The task: Look at each line of the records and count those with "frames" in them. Please answer with the count alone.
****
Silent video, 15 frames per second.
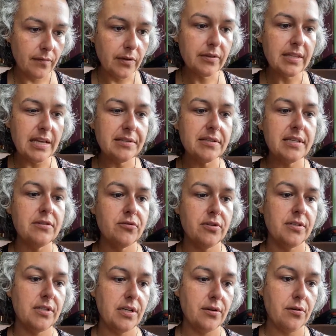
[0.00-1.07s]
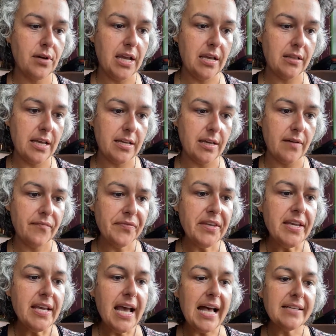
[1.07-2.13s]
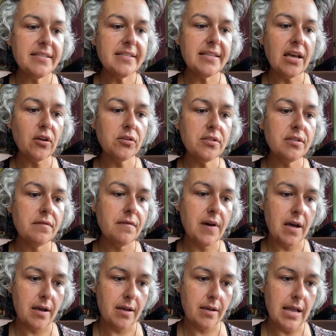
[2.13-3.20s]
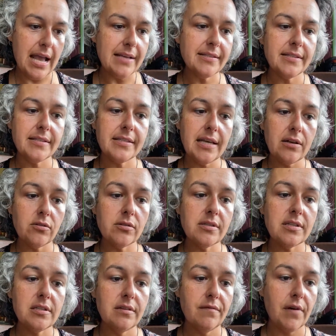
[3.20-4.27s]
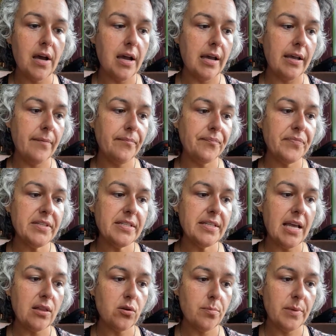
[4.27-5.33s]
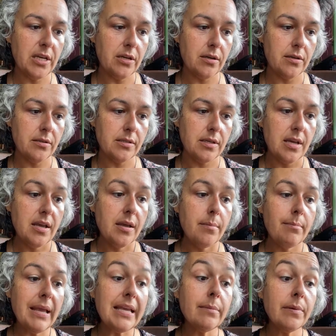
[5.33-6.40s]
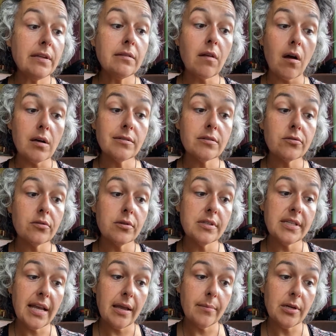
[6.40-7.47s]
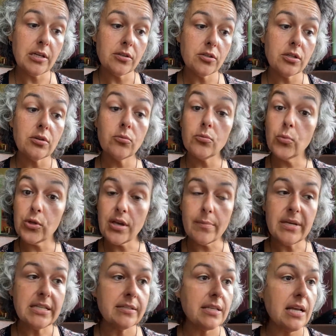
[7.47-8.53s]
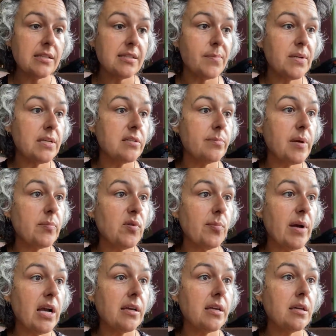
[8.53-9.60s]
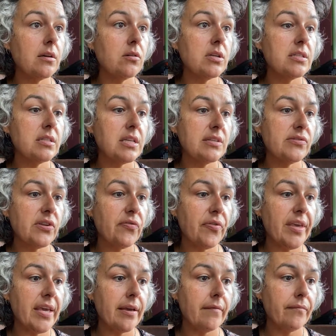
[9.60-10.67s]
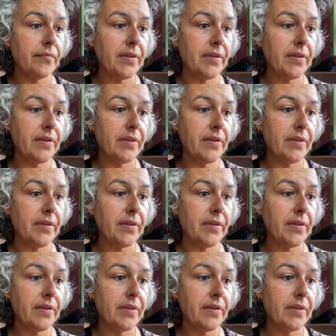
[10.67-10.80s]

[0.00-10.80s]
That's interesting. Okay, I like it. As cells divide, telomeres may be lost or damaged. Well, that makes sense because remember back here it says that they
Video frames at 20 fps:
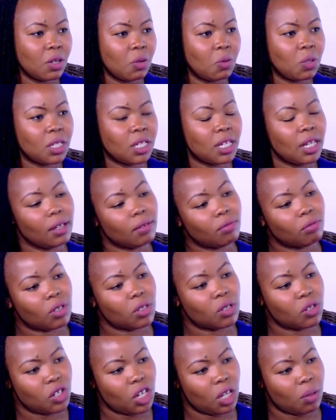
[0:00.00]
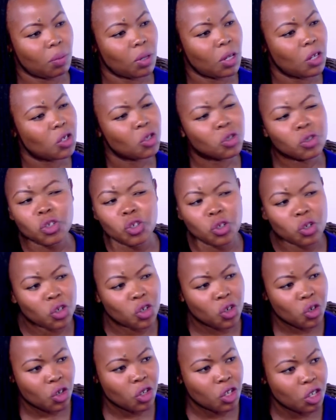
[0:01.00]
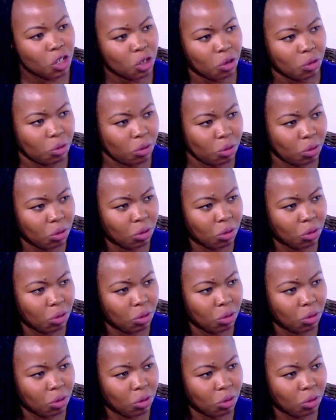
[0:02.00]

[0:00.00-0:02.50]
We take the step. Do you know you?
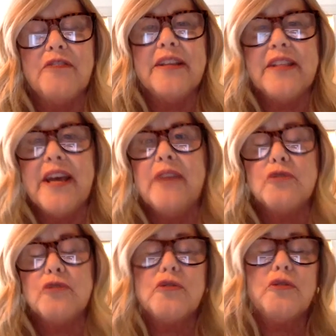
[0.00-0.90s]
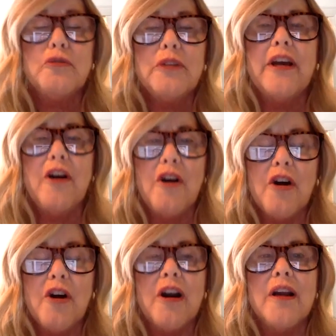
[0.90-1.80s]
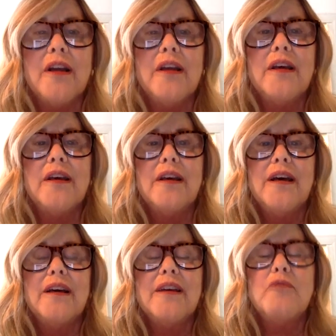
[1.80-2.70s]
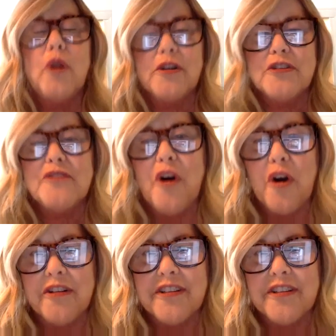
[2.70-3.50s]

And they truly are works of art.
****
Reply: 2